Aim of the exercise: Only lines holding "Video" are needed; copy each of them from the data below.

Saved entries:
- Opening Delimiter -

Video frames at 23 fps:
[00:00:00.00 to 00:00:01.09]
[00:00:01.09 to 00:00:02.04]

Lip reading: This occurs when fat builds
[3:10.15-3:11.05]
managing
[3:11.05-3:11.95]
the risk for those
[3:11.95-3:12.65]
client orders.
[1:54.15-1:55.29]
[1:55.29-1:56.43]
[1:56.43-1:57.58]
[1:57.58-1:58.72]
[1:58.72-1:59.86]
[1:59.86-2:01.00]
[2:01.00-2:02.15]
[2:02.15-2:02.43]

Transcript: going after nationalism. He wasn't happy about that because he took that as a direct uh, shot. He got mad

- Closing Delimiter -
- Opening Delimiter -

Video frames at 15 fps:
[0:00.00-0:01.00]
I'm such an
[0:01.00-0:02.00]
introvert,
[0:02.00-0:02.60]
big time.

- Closing Delimiter -
- Opening Delimiter -

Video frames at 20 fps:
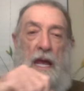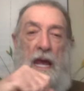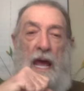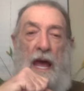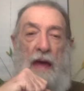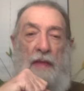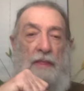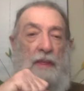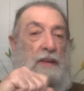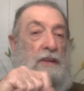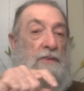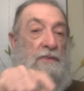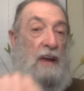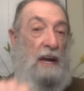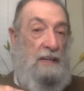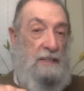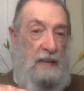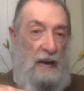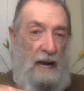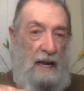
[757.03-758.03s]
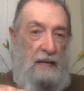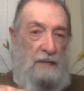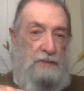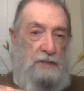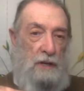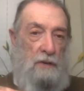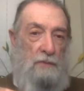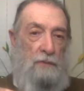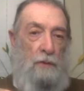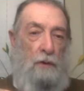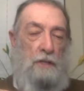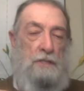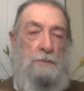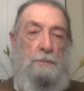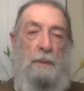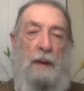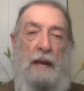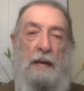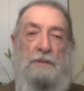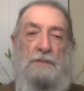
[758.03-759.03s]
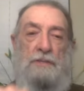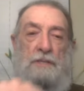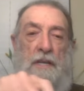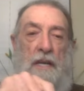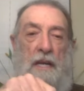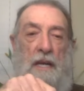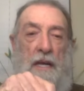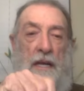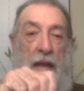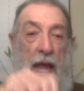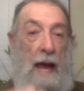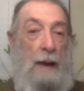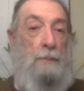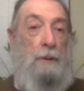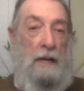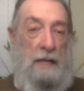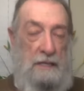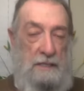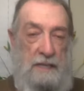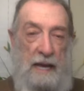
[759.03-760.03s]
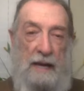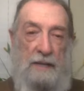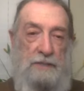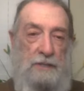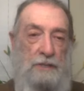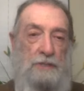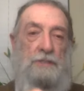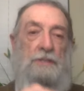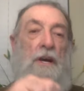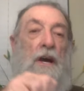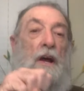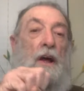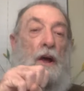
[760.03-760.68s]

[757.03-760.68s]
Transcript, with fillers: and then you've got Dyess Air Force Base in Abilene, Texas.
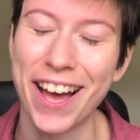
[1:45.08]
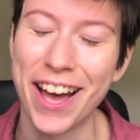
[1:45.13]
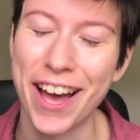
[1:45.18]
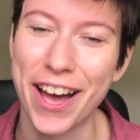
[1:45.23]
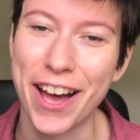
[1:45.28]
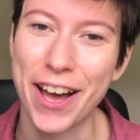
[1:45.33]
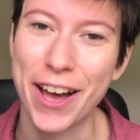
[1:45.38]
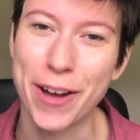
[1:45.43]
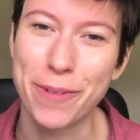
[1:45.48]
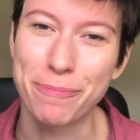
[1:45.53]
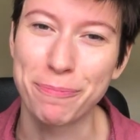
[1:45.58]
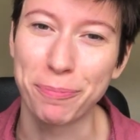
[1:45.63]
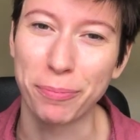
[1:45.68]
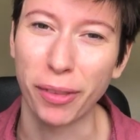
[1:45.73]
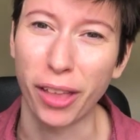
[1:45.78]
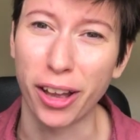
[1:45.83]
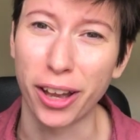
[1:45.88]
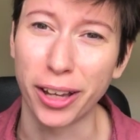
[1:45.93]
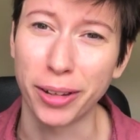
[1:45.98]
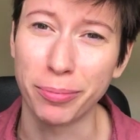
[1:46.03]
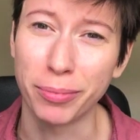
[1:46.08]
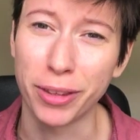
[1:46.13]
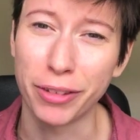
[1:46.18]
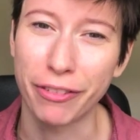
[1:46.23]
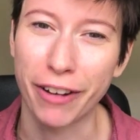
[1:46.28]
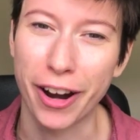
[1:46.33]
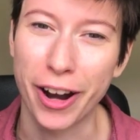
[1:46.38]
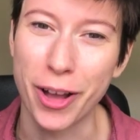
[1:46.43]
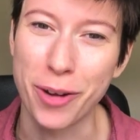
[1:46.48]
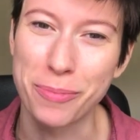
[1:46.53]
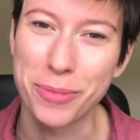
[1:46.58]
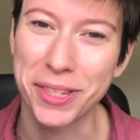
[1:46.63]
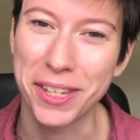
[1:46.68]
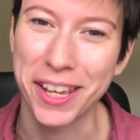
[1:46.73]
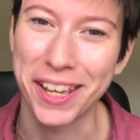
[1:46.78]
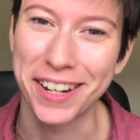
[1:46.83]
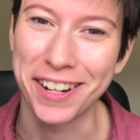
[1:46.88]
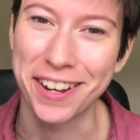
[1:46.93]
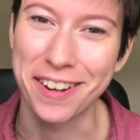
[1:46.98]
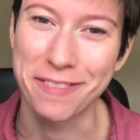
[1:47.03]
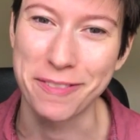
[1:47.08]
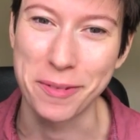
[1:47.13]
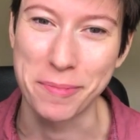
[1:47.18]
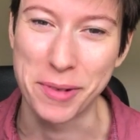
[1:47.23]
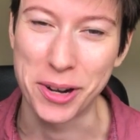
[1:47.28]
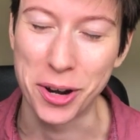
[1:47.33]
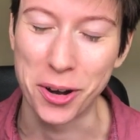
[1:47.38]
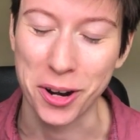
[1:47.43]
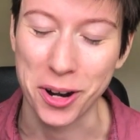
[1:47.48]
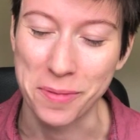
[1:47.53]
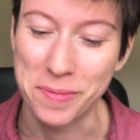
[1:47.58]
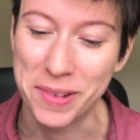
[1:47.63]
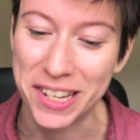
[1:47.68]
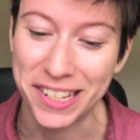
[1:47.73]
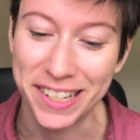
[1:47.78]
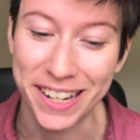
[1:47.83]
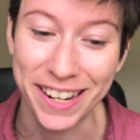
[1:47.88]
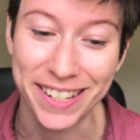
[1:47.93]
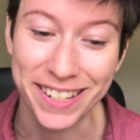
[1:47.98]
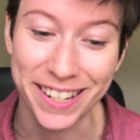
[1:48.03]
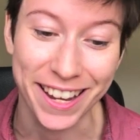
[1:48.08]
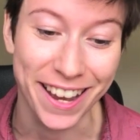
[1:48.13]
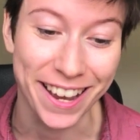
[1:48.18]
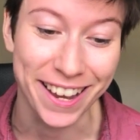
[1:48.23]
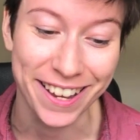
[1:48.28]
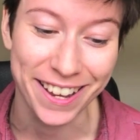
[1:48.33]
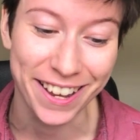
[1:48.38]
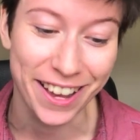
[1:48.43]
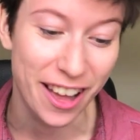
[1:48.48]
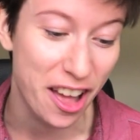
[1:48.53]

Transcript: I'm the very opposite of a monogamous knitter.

- Closing Delimiter -

Response area:
Video frames at 23 fps:
Video frames at 15 fps:
Video frames at 20 fps:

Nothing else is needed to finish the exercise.